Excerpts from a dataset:
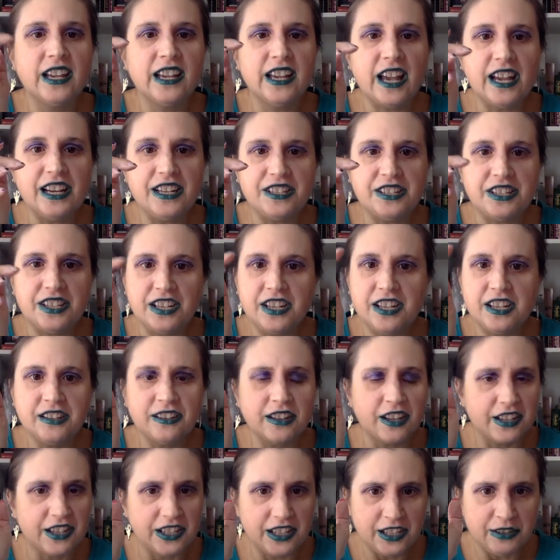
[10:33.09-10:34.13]
eighteen,
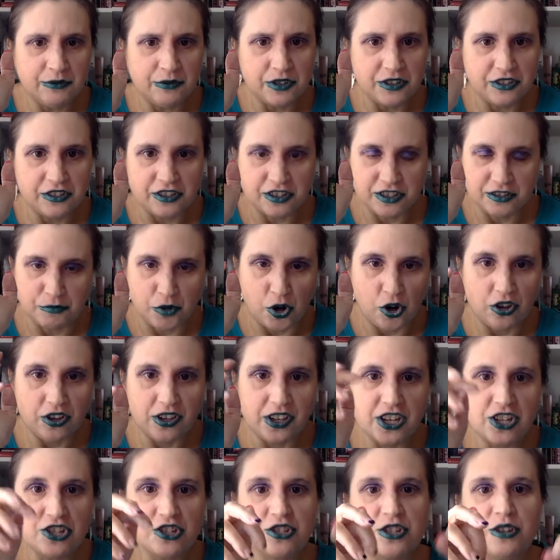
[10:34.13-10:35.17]
like even small
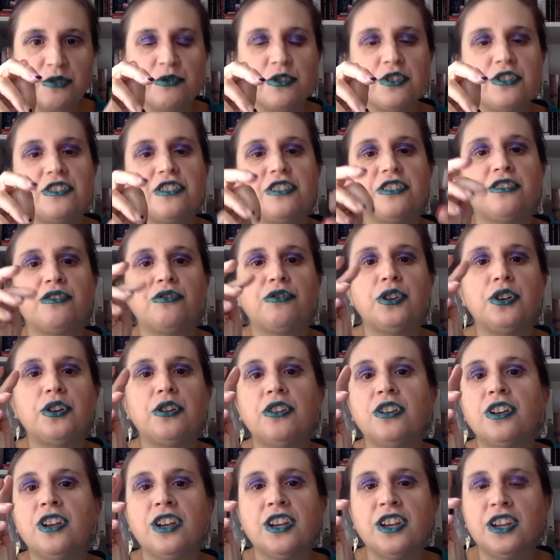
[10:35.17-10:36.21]
age differences
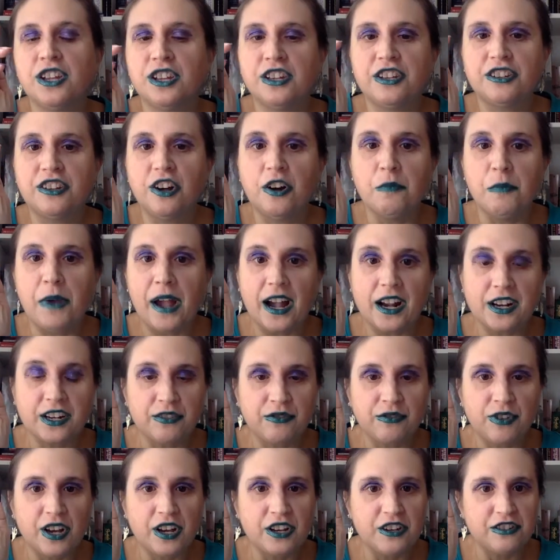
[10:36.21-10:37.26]
feel so
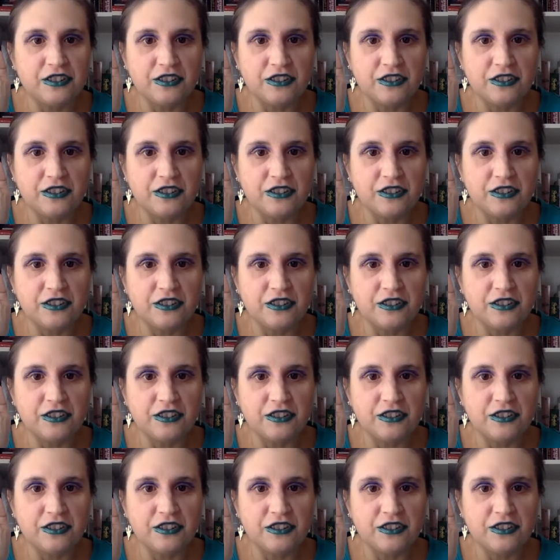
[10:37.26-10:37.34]
magnified.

Your assignment:
Excluding the pictures, write out exactly the lines from the line that contains "[10:34.13-10:35.17]" through the end of the records.

Answer:
[10:34.13-10:35.17]
like even small
[10:35.17-10:36.21]
age differences
[10:36.21-10:37.26]
feel so
[10:37.26-10:37.34]
magnified.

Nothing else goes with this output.